== Segment start ==
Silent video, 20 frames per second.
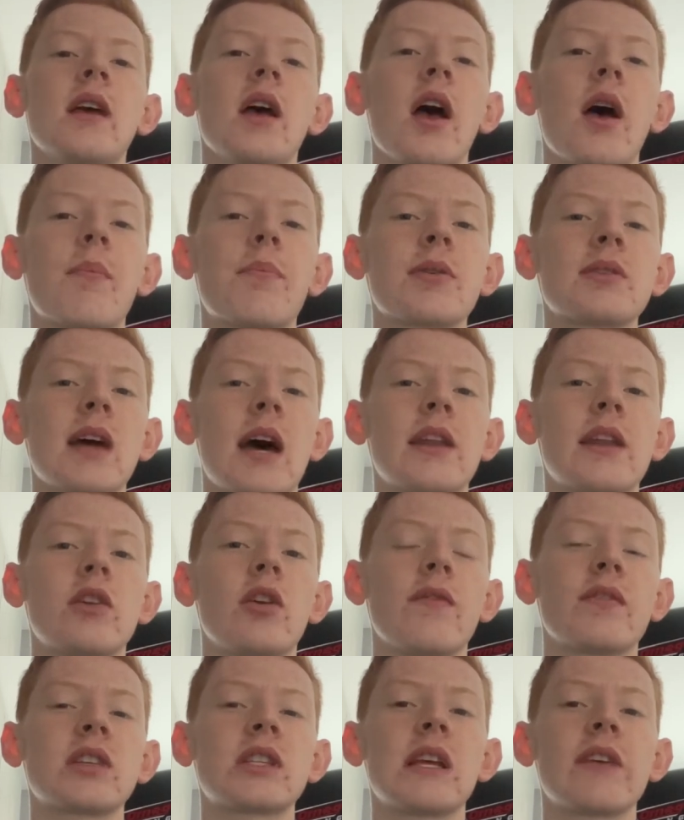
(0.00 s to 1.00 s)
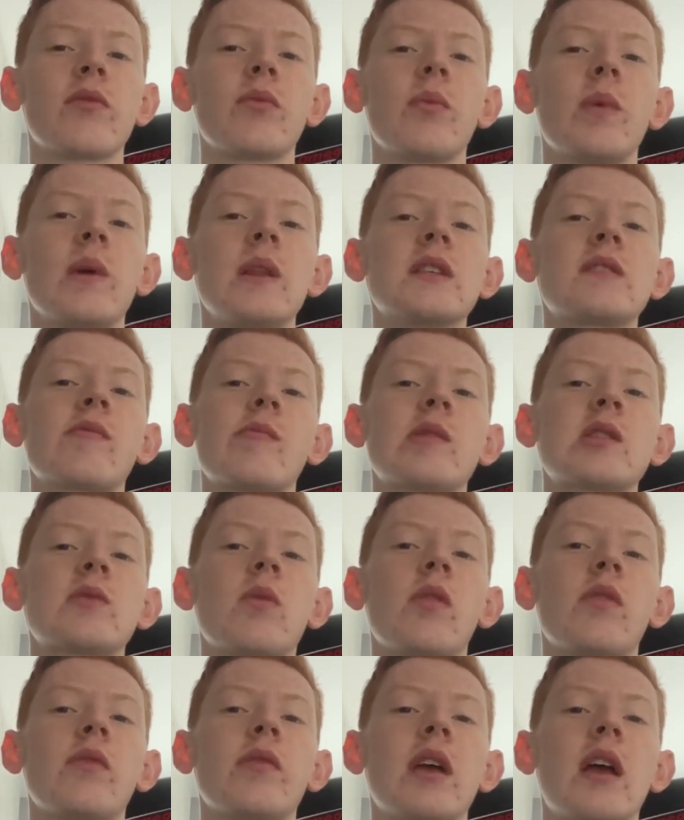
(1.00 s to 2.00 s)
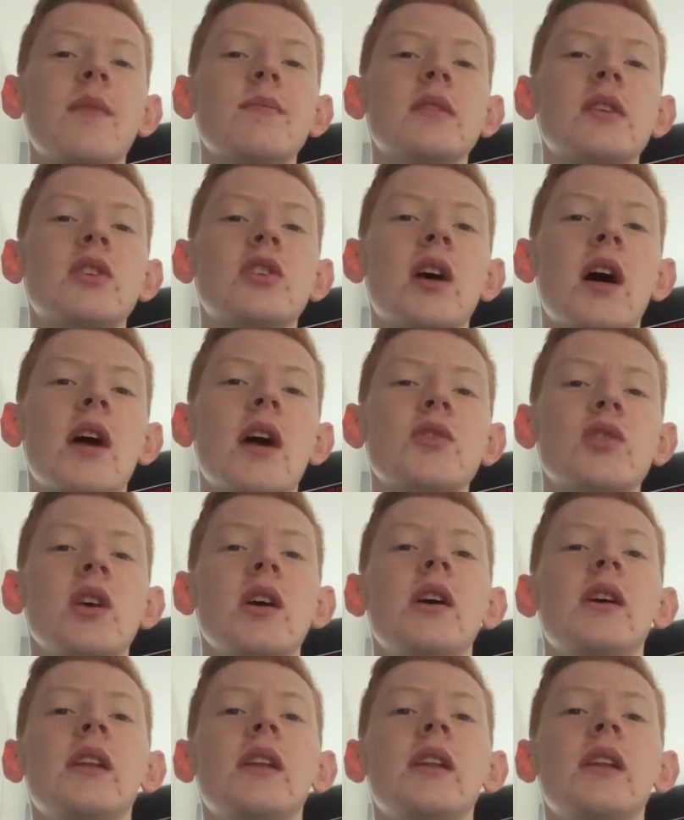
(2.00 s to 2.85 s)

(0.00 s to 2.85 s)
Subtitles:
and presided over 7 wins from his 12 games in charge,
== Segment end ==
» Exercise prompt
Repeat every record above exactly. The pictures do not belong in the copy.

» Your solution
Silent video, 20 frames per second.
(0.00 s to 1.00 s)
(1.00 s to 2.00 s)
(2.00 s to 2.85 s)

(0.00 s to 2.85 s)
Subtitles:
and presided over 7 wins from his 12 games in charge,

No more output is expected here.